Jayne Huckerby, director of the International Human Rights Clinic, organized and moderated a panel discussion titled “Women and Violent Extremism: Participation and Prevention” at the White House Summit on Countering Violent Extremism on Feb. 18. Huckerby, a clinical associate professor of law, advises regional and international institutions on gender, human rights, and countering violent extremism, and co-edited Gender, National Security and Counter- Terrorism: Human Rights Perspectives (Routledge, 2012). She was invited to organize the White House panel after The New York Times published her op-ed on the need to look past stereotypes to better understand the role of women in terrorism and counterterrorism.
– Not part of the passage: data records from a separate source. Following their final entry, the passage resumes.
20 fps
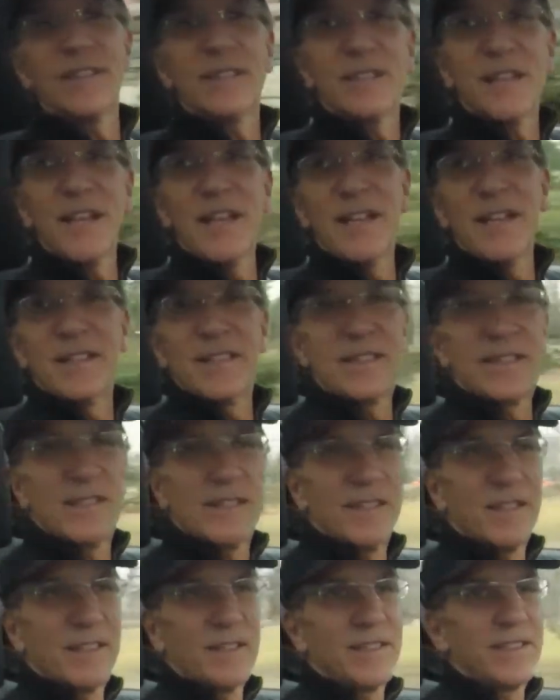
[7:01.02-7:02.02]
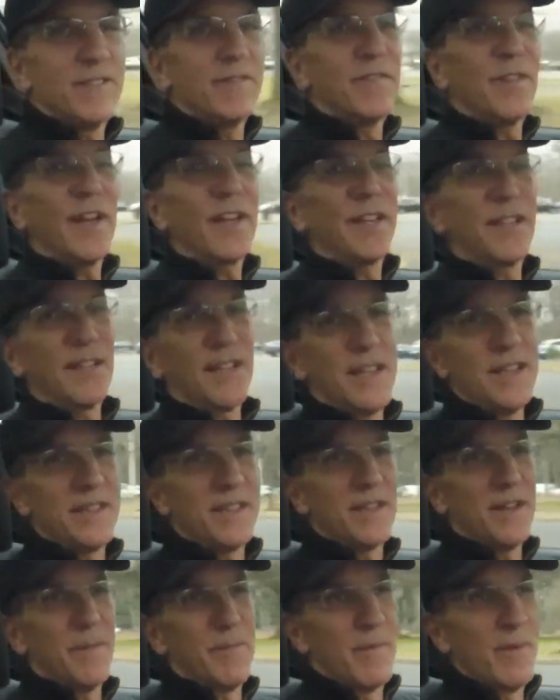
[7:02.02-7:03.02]
seats to ventilate
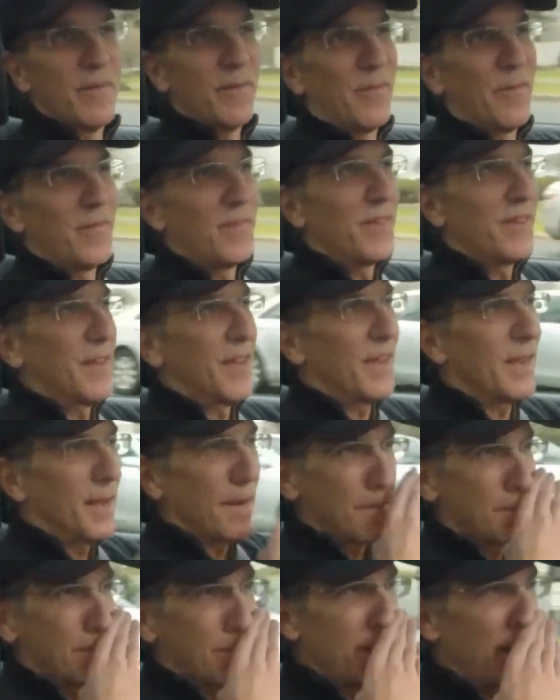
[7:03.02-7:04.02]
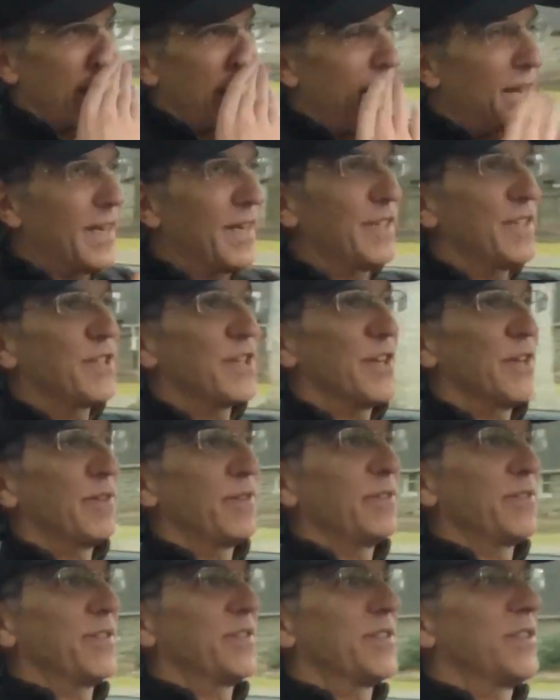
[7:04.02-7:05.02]
them and
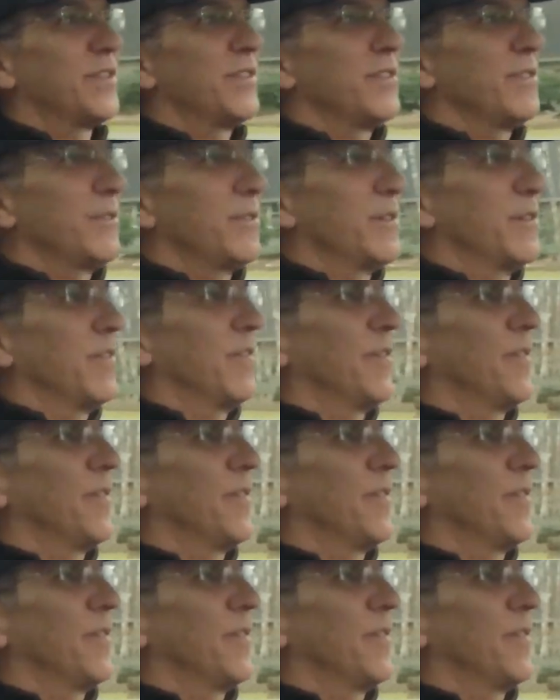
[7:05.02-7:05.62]
chose to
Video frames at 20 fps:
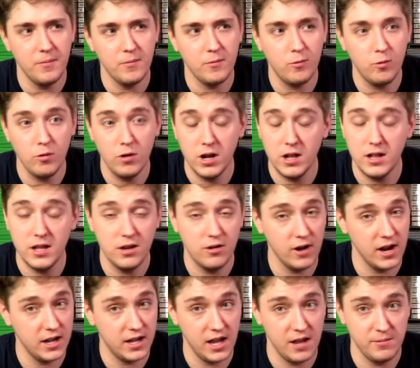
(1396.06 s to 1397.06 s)
Really
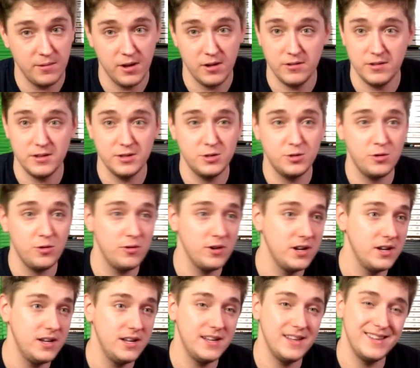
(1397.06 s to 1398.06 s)
great game though. The
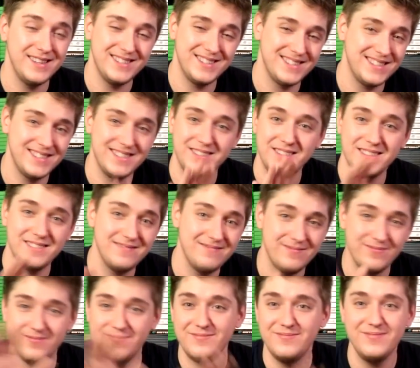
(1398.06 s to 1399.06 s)
story is,
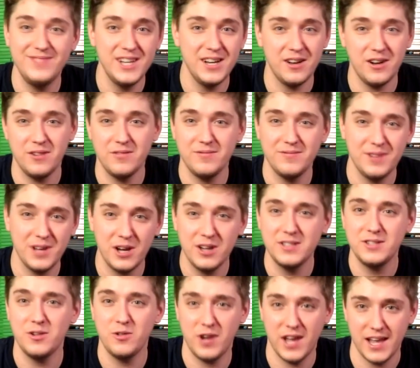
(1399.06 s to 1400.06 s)

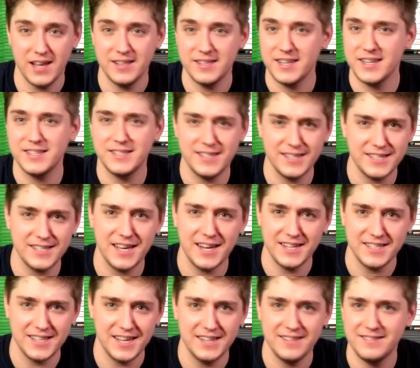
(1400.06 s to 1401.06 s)
it's okay. It's like a 6 out
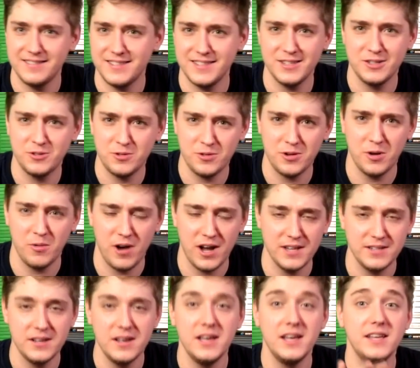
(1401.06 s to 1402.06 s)
of 10, the
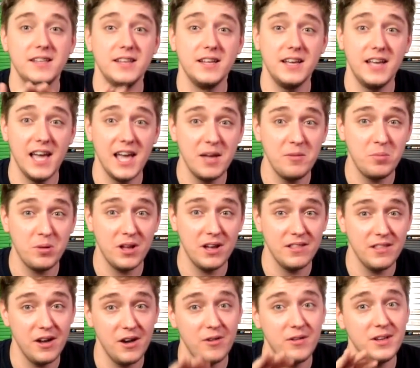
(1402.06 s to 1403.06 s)
story-wise. The
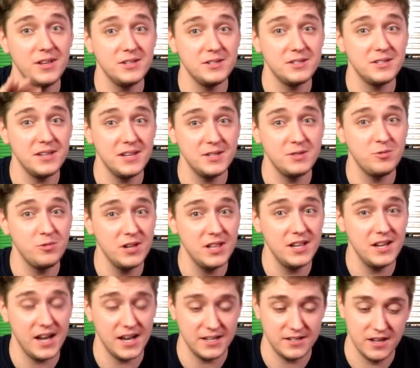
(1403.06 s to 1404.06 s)
gameplay, though, is
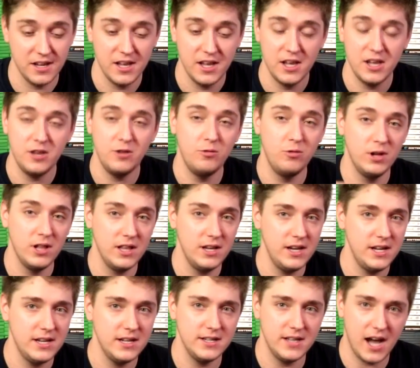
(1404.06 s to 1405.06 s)
really nice. You really
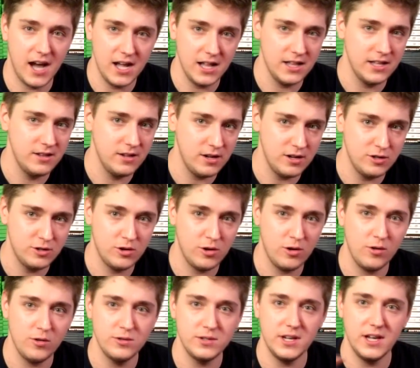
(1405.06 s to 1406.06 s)
need to dial in the
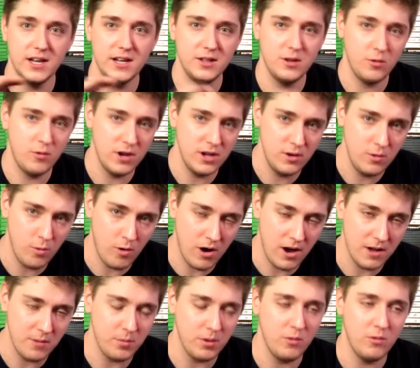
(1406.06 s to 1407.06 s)
controls and get it the way you
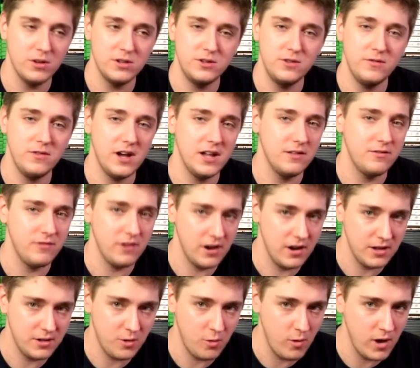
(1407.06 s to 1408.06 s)
want, but once you finally
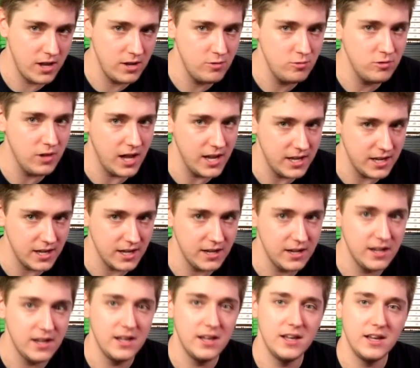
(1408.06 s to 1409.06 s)
figure out the way you like
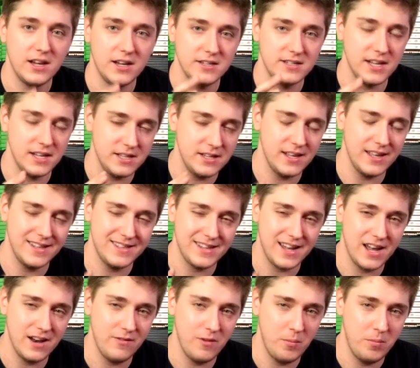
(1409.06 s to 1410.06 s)
it, because that's
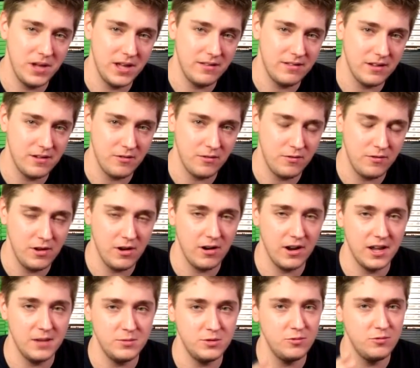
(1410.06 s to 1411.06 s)
kind of a big thing with VR
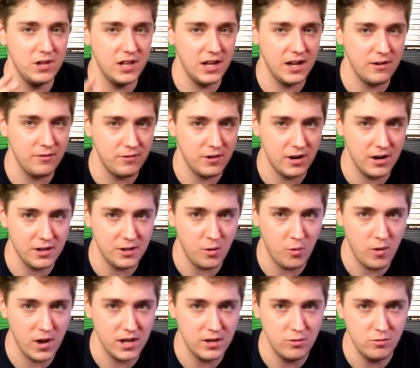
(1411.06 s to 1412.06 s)
games, you really got to figure out the
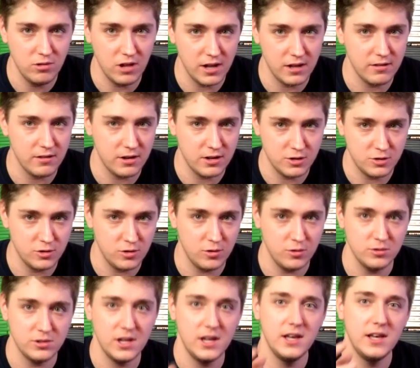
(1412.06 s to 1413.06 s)
way you like the
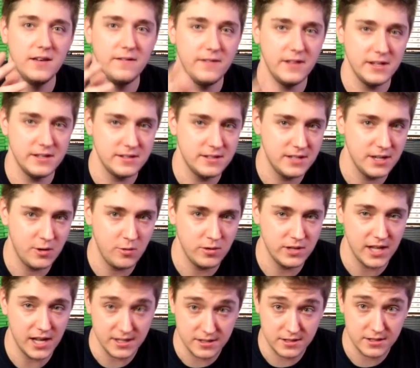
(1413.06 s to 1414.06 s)
controls, then stick
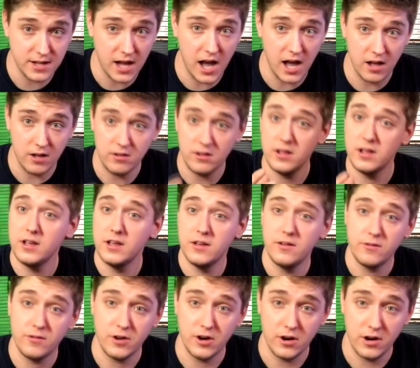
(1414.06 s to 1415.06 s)
with that style
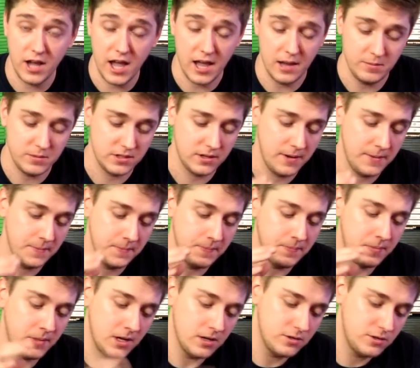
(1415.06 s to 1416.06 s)
for your games.
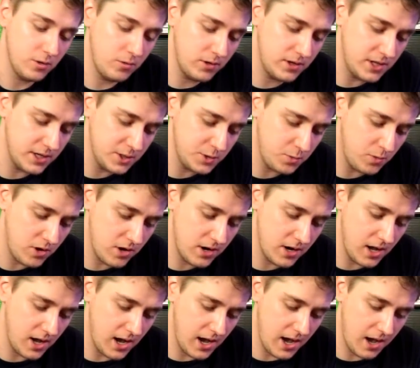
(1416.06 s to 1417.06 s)
So with this
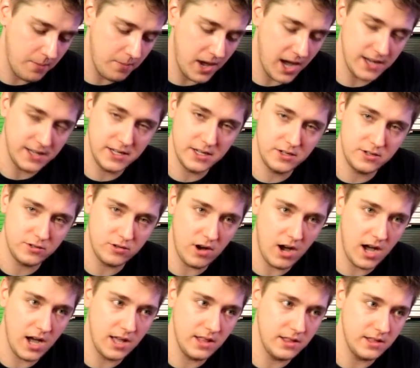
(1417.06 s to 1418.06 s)
one, I did
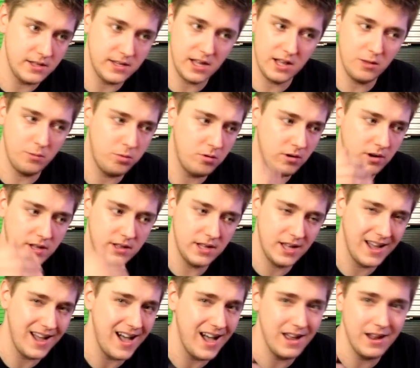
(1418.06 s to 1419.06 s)
try the teleporting
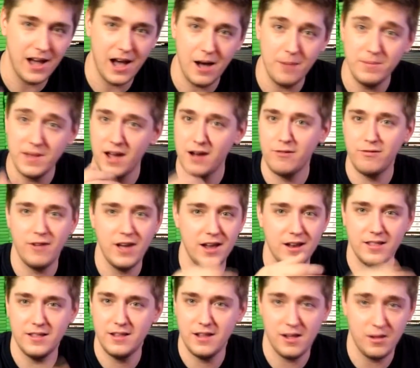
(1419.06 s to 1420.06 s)
thing. I'm not a
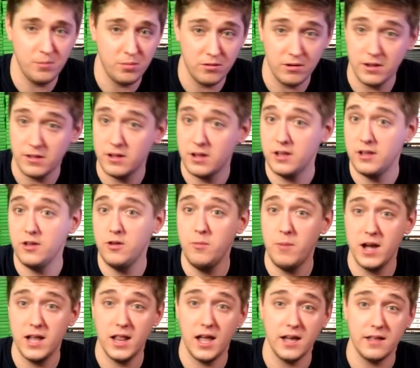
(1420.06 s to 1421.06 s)
fan of the teleporting thing. You
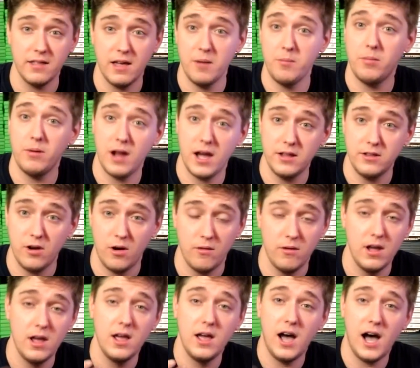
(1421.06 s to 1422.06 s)
might like that, but I
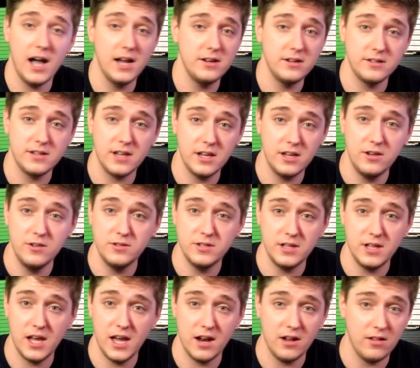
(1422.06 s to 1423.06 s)
don't. I just like using
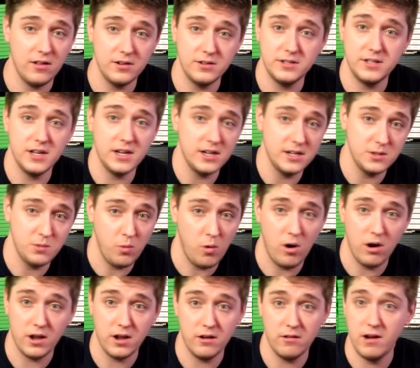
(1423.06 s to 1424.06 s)
the analog stick and just
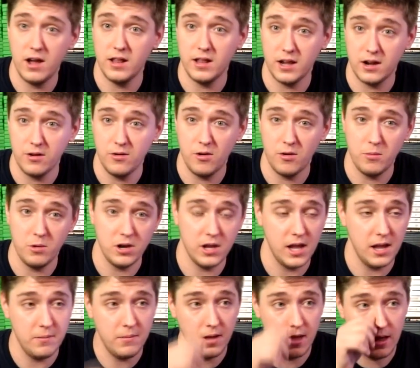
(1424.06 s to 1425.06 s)
walking around like a normal
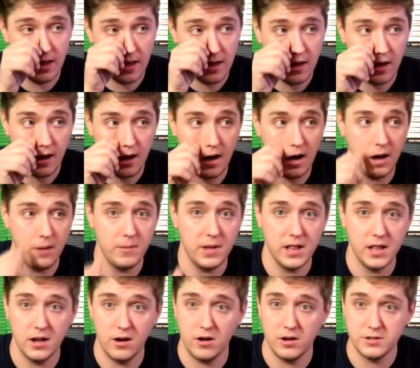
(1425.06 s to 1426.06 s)
game.
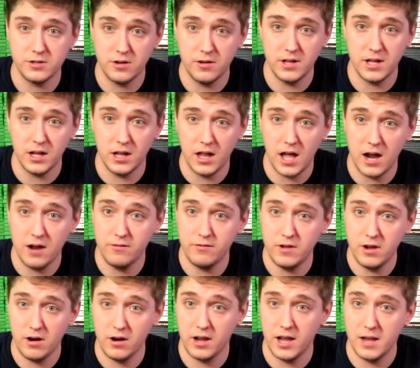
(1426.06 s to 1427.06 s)
And then also in a lot of
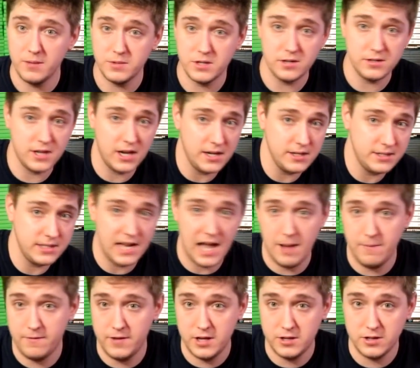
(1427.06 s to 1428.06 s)
VR games, there's like a
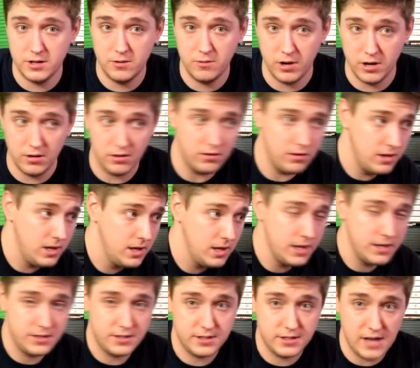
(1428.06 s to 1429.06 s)
snap feature where you'll
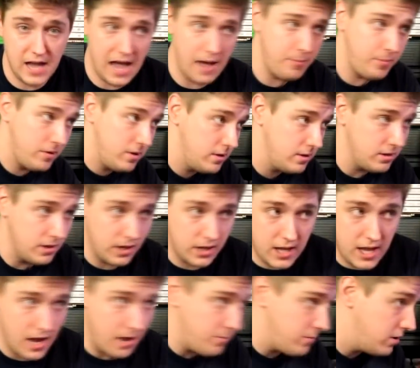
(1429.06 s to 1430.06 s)
snap the
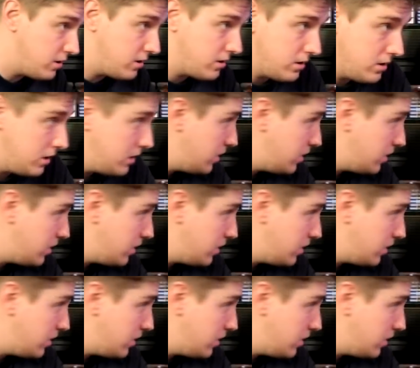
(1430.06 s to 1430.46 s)
camera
Christopher Schroeder, the Charles S. Murphy Professor of Law and Public Policy Studies, testified before the Senate Judiciary Committee on Dec. 10 regarding executive branch action on immigration. Schroeder, a veteran executive branch lawyer, addressed the legality of the policies announced Nov. 20 by Secretary of the Department of Homeland Security (DHS) Jeh Johnson that provide the possibility of deferred action and work authorization for undocumented aliens who meet specific criteria. Calling the policies “wholly constitutional,” Schroeder also told the committee that nothing in the so-called deferred-action policies “runs around or tries to avoid” Congress’s constitutional right to revise immigration laws or DHS actions.
James Boyle, the William Neal Reynolds Professor of Law, and Jennifer Jenkins ’97, executive director of the Center for the Study of the Public Domain, have published Intellectual Property: Law & the Information Society — Cases and Materials, a casebook that is available for free download under a Creative Commons license. It is the first of a series of Duke Open Coursebooks. They also have published a 2014 statutory supplement that can be downloaded. “Why do we do this? Partly, we do it because we think the price of legal casebooks and materials is obscene,” they wrote in a statement. “… [W]e think that the cost is disproportionate and that the benefit flows disproportionately to conventional legal publishers. Some of those costs might have been more justifiable when we did not have mechanisms for free worldwide and almost costless distribution. Some might have been justifiable when we did not have fast, cheap, and accurate print on demand services. Now we have both. Legal education is already expensive; we want to play a small part in diminishing the costs of the materials involved.”